Below are records to repeat exactly; do not include any pictures.

[Provided data Boundary: Start]

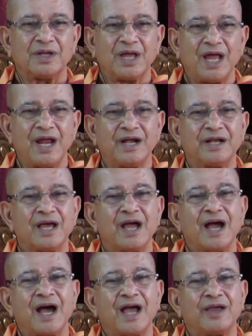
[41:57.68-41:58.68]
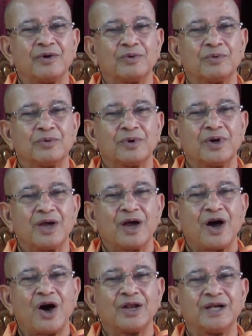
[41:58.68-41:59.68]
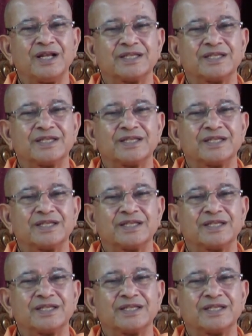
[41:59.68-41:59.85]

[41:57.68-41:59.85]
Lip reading: And I have already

[Provided data Boundary: End]

Answer to this problem:
[41:57.68-41:58.68]
[41:58.68-41:59.68]
[41:59.68-41:59.85]

[41:57.68-41:59.85]
Lip reading: And I have already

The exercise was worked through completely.